- **To do**
The answer must be only the lines below from the one holding "(1099.76 s to 1100.26 s)" down to the one holding "(1104.76 s to 1105.26 s)", ends included, printed exactly; please omit all pictures.
★ ★ ★
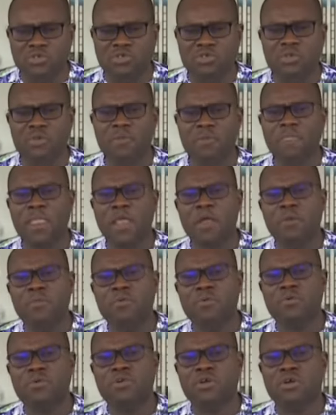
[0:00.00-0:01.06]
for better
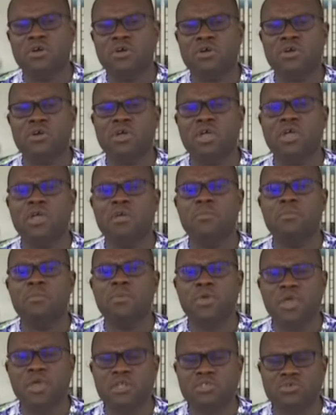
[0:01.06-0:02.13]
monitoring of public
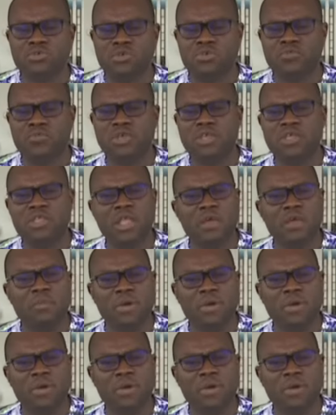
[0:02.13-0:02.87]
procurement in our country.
★ ★ ★
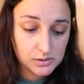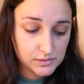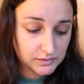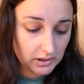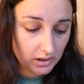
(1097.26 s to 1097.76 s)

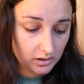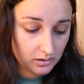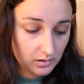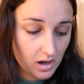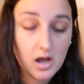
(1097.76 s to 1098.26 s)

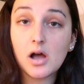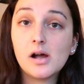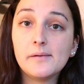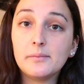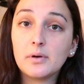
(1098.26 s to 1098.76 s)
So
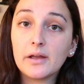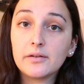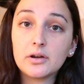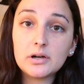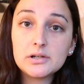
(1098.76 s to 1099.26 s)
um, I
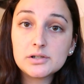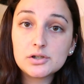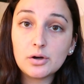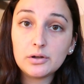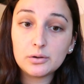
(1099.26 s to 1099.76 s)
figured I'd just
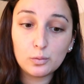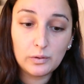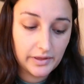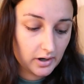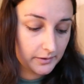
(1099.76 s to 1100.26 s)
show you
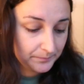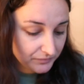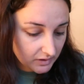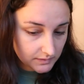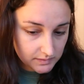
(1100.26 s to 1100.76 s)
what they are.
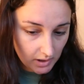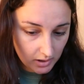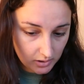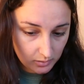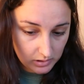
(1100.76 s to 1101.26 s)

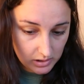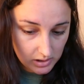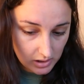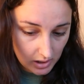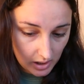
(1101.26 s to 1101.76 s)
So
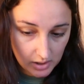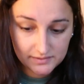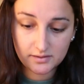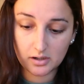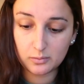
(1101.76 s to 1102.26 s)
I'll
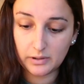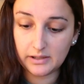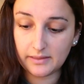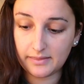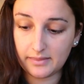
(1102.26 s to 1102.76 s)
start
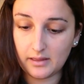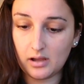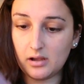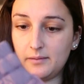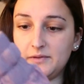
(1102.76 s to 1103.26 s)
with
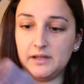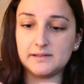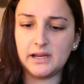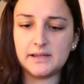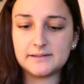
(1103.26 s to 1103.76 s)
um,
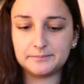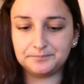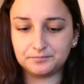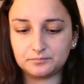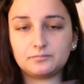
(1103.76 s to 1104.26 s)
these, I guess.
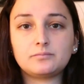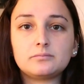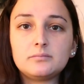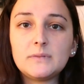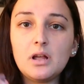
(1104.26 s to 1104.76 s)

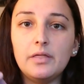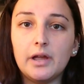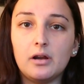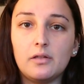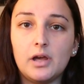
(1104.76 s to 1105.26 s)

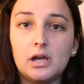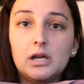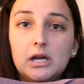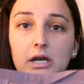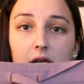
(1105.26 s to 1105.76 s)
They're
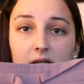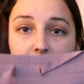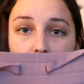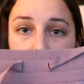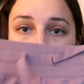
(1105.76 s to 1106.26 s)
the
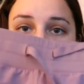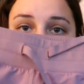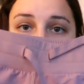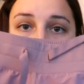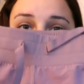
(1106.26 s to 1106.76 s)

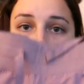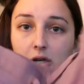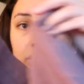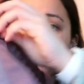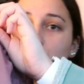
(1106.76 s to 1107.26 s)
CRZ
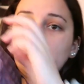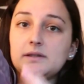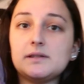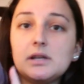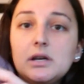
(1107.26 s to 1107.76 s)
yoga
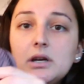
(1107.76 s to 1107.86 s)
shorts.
★ ★ ★
- **Finished exercise**
(1099.76 s to 1100.26 s)
show you
(1100.26 s to 1100.76 s)
what they are.
(1100.76 s to 1101.26 s)

(1101.26 s to 1101.76 s)
So
(1101.76 s to 1102.26 s)
I'll
(1102.26 s to 1102.76 s)
start
(1102.76 s to 1103.26 s)
with
(1103.26 s to 1103.76 s)
um,
(1103.76 s to 1104.26 s)
these, I guess.
(1104.26 s to 1104.76 s)

(1104.76 s to 1105.26 s)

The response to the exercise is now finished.